In order to facilitate such an approach, the MEB provides context and background information on the assessment and shares information and gained knowledge with ZIN. Furthermore, in the pilot procedure pharmaceutical companies are able to discuss reimbursement in early pre-meetings. The overarching goal is to develop a new method for parallel assessment to increase patient access to new medicine.

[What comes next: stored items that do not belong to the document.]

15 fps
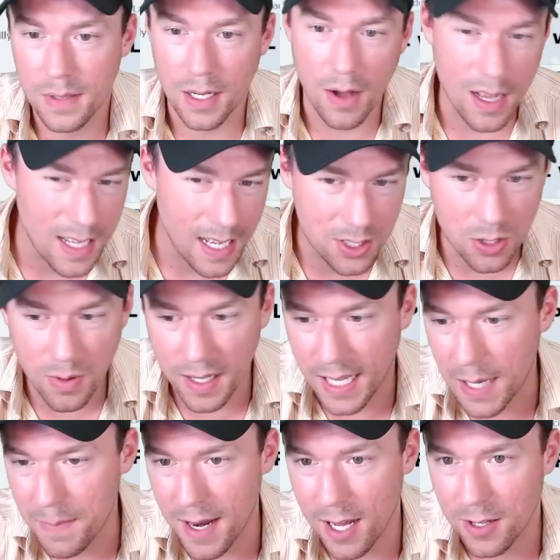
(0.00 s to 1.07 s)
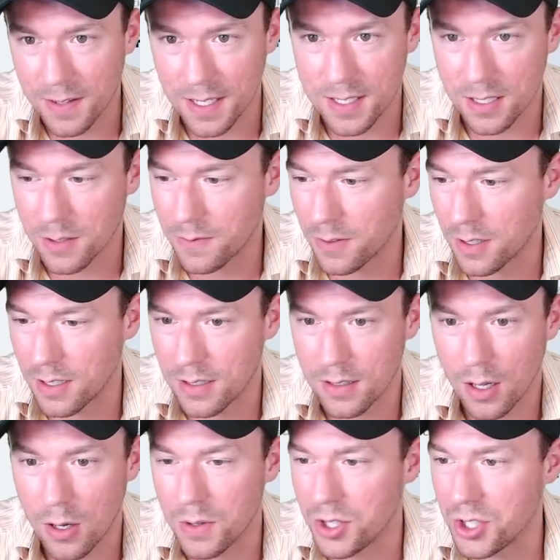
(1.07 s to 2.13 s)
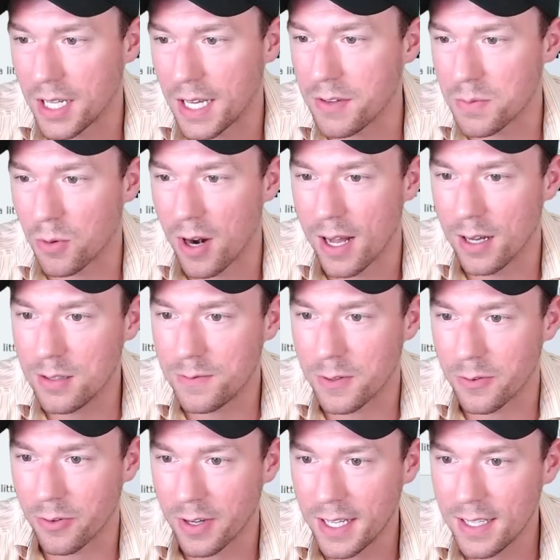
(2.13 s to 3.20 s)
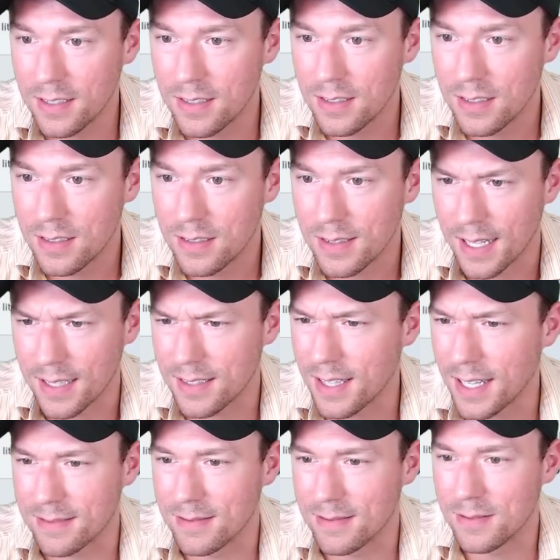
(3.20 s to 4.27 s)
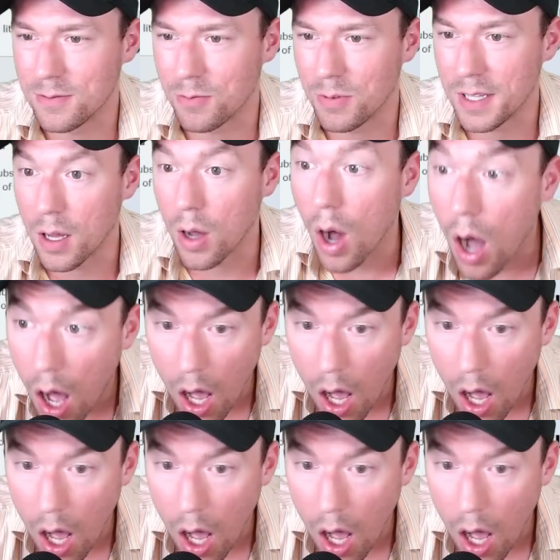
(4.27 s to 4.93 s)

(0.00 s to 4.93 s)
you know, I, I do want to keep it healthy still for... Oh, you're just going to give us more health for free? That's like really...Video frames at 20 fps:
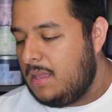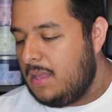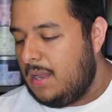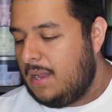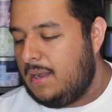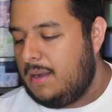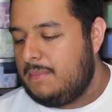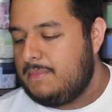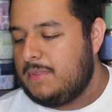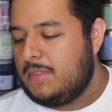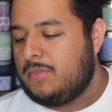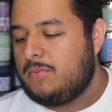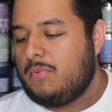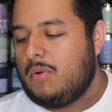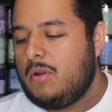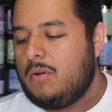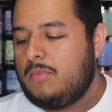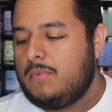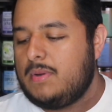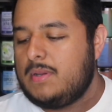The
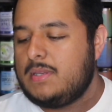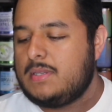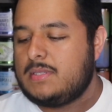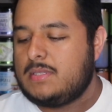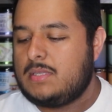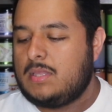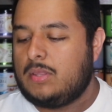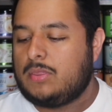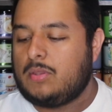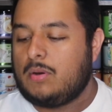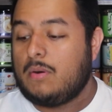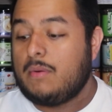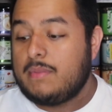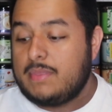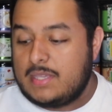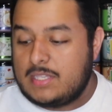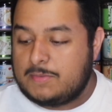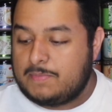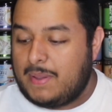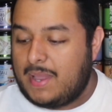throw in
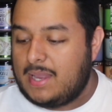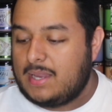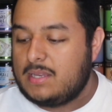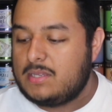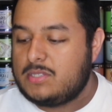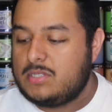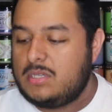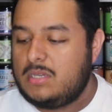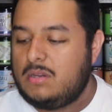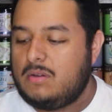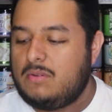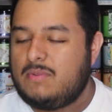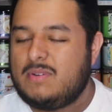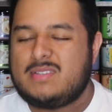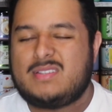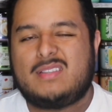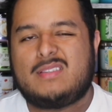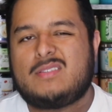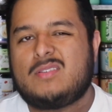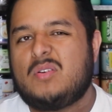this packaging
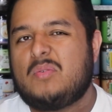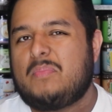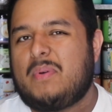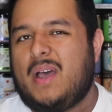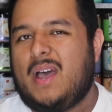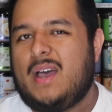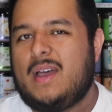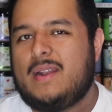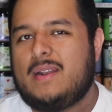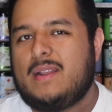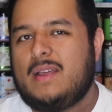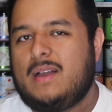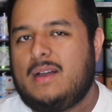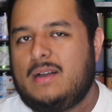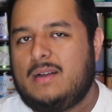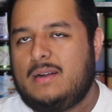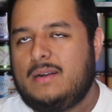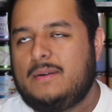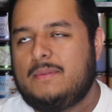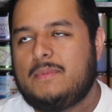wasn't so bad.
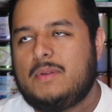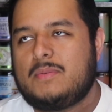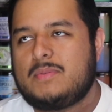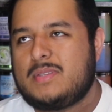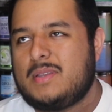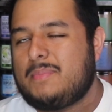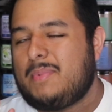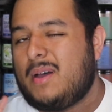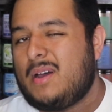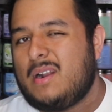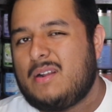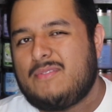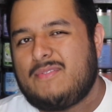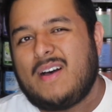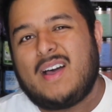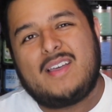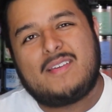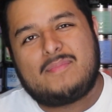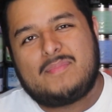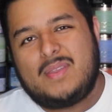It was about a 5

In this project pharmaceutical companies have dedicated their products to be used in this parallel procedure. In November 2019, the first procedure in the project was started. Normally, the procedure for reimbursement could have started, after publication of the European Assessment Report (May 27^th, 2020). However, in this pilot procedure, the procedure for reimbursement was finalized one week later (early June), demonstrating that the parallel approach for registration and reimbursement is feasible and greatly enhances patient’s access to new medicines by shortening the time from registration to reimbursement. In the pilot the parallel assessment method is tested by more products to come to national recommendations, which could be internationally integrated.